• _YOUR INSTRUCTIONS_
Return the entries that follow exactly, with no images.

Stored items
--- START ---

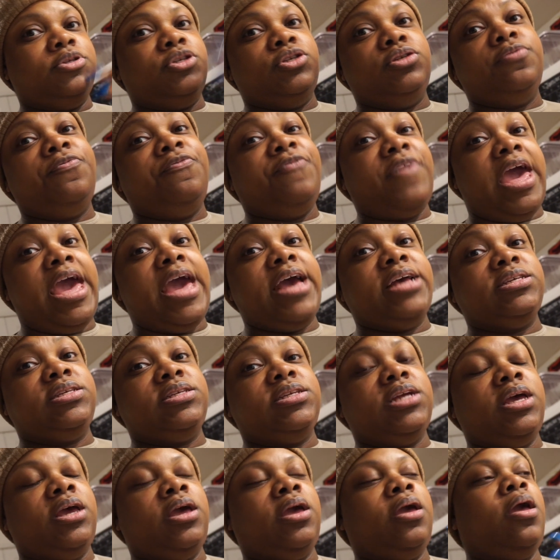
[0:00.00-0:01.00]

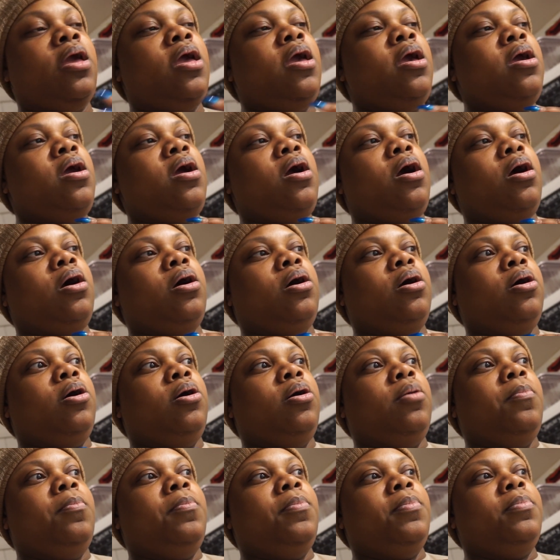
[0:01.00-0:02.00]
fasting
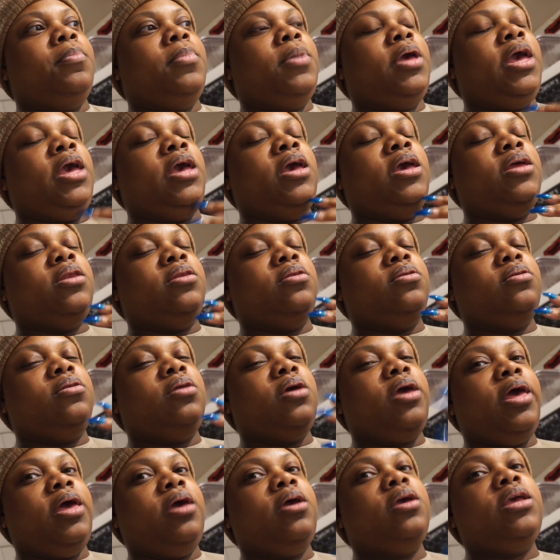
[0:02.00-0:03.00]
and
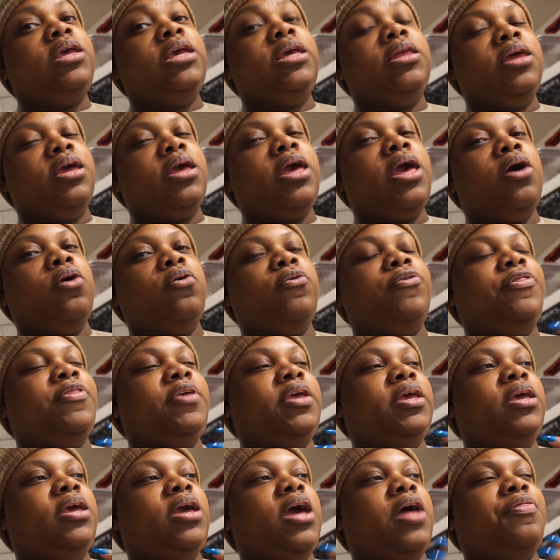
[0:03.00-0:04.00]
eating
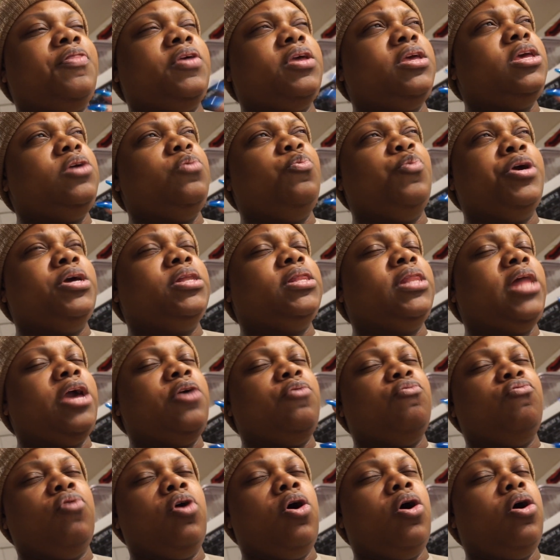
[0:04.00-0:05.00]
healthy. I think he went like
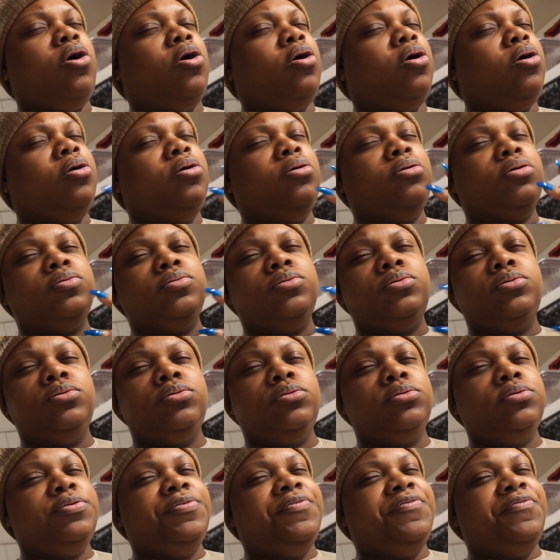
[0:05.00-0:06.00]
raw
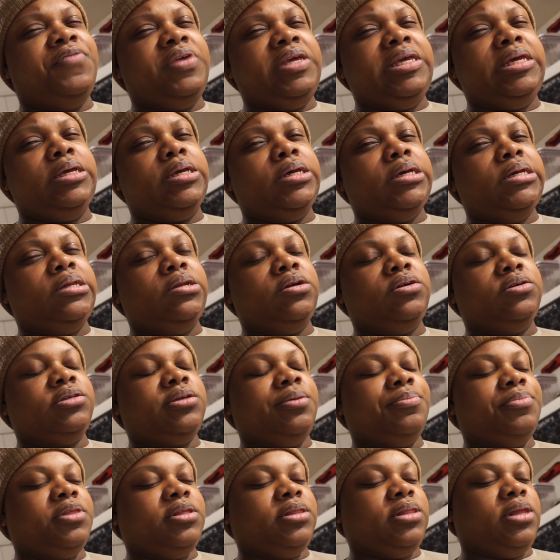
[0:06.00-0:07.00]
vegan or
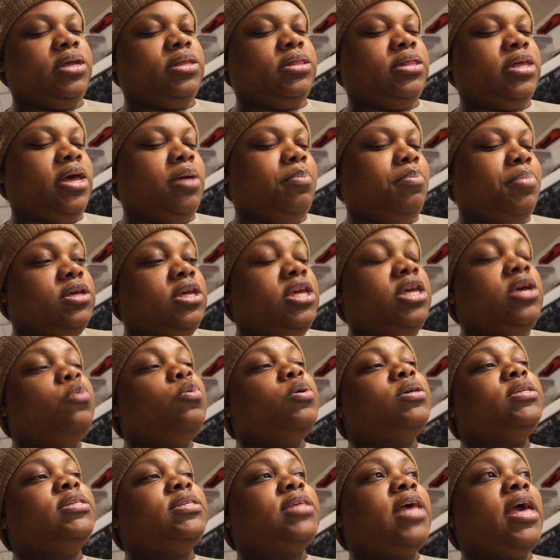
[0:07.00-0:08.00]
something like that. But he
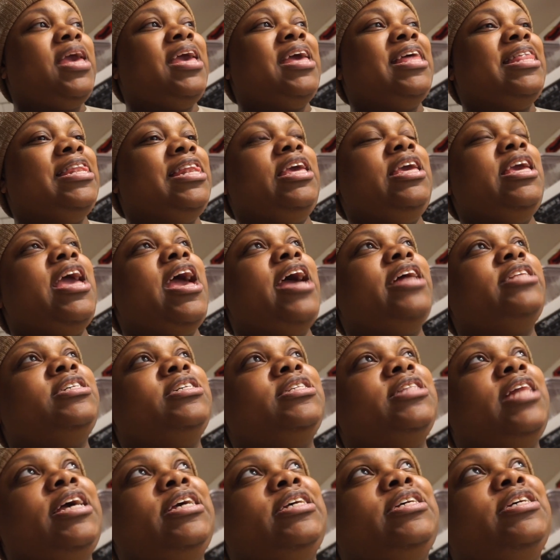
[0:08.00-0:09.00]
was saying he had to
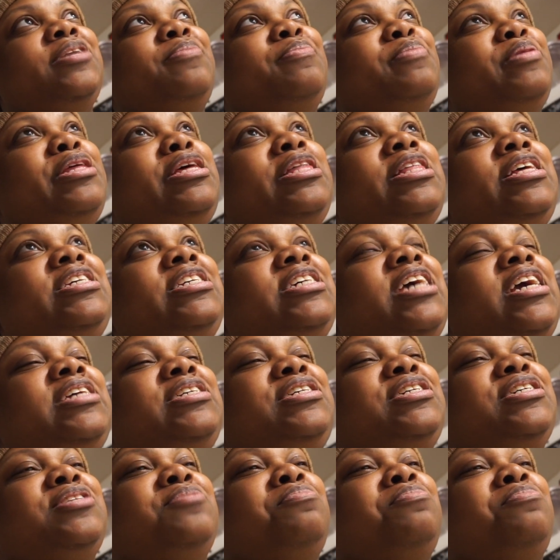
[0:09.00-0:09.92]
like completely change his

--- END ---

• _RESPONSE TO THE TASK_
[0:00.00-0:01.00]

[0:01.00-0:02.00]
fasting
[0:02.00-0:03.00]
and
[0:03.00-0:04.00]
eating
[0:04.00-0:05.00]
healthy. I think he went like
[0:05.00-0:06.00]
raw
[0:06.00-0:07.00]
vegan or
[0:07.00-0:08.00]
something like that. But he
[0:08.00-0:09.00]
was saying he had to
[0:09.00-0:09.92]
like completely change his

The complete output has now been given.